• TASK:
Extract the records below word for word and ignore the images.

Data extracted from a collection

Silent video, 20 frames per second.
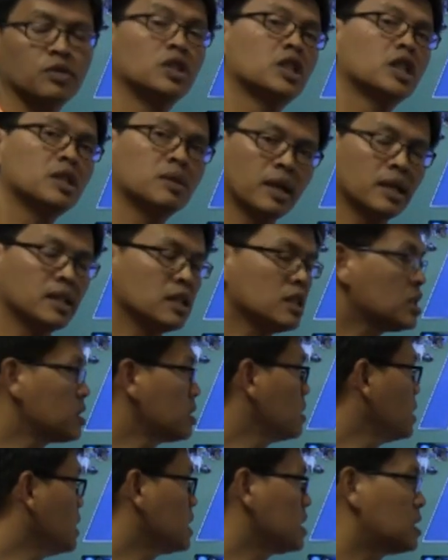It's just that
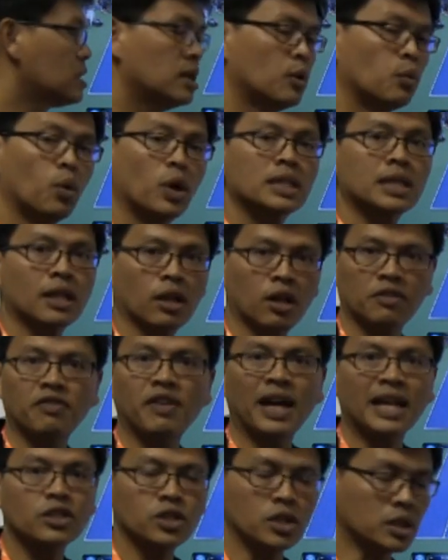it works a lot
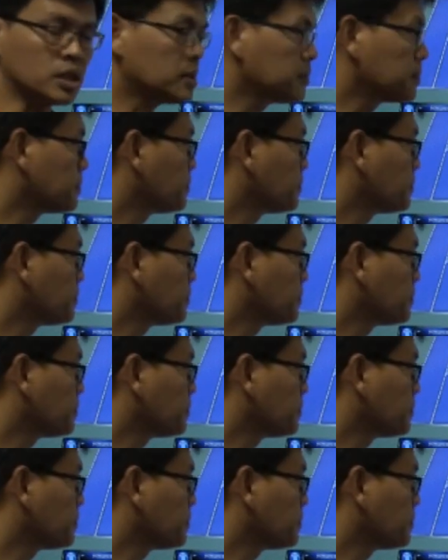faster.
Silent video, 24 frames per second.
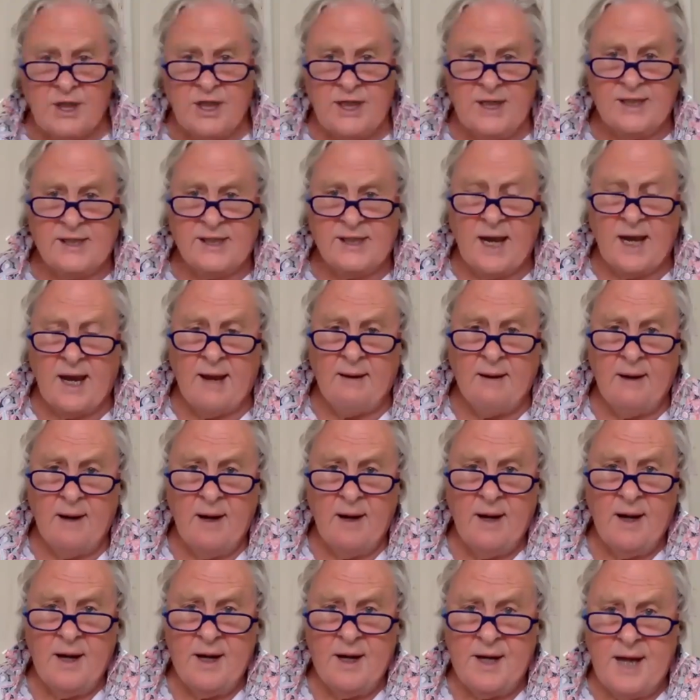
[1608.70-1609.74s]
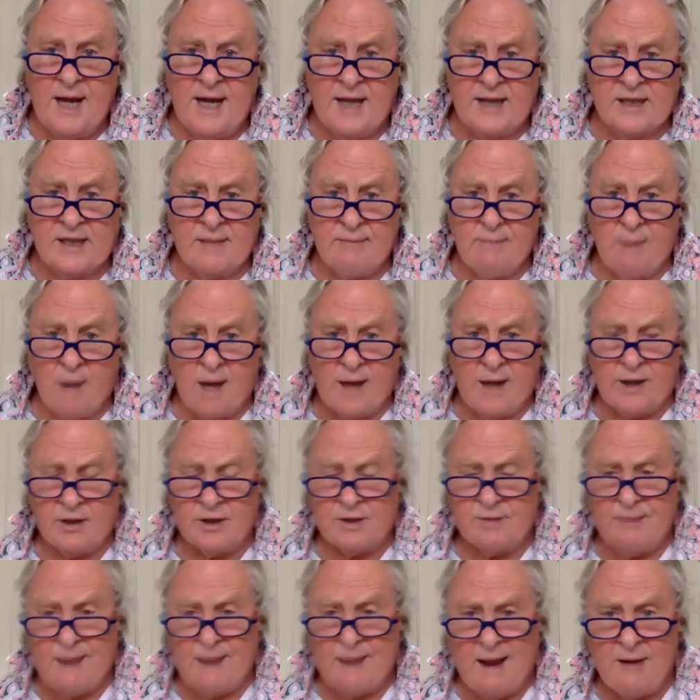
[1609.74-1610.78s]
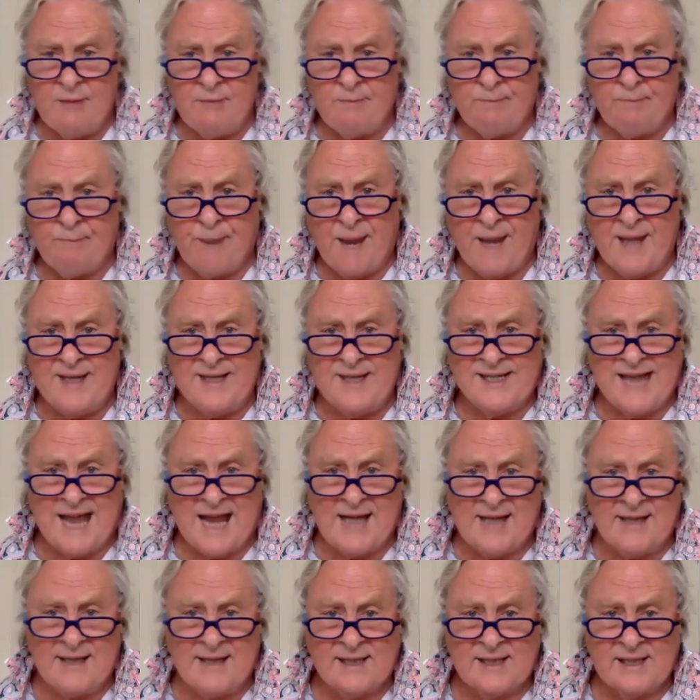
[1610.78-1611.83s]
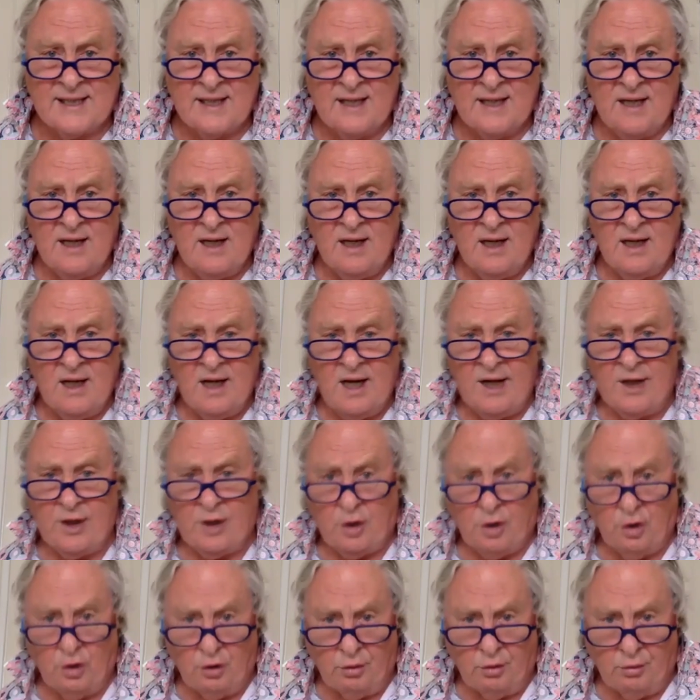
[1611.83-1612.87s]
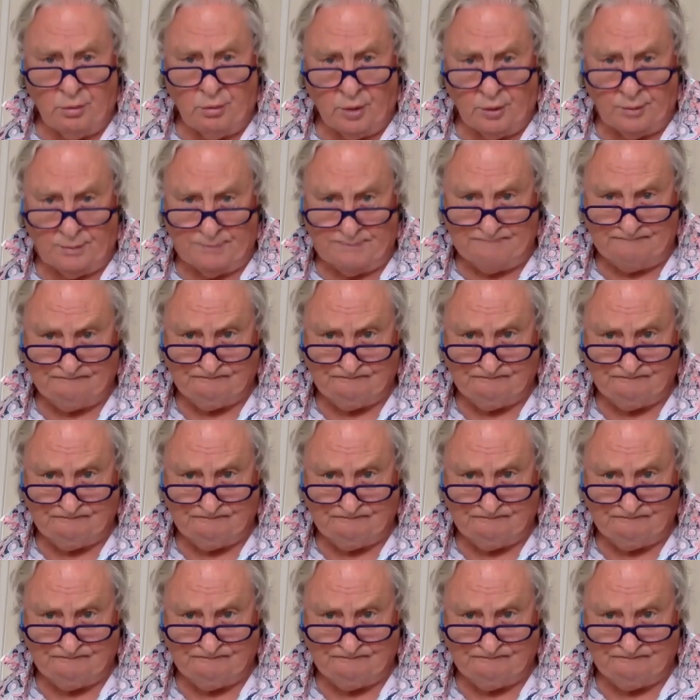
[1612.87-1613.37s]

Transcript: is near St Michael's Mount, Penzance in Cornwall.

• EXPECTED ANSWER:
Silent video, 20 frames per second.
It's just that
it works a lot
faster.
Silent video, 24 frames per second.
[1608.70-1609.74s]
[1609.74-1610.78s]
[1610.78-1611.83s]
[1611.83-1612.87s]
[1612.87-1613.37s]

Transcript: is near St Michael's Mount, Penzance in Cornwall.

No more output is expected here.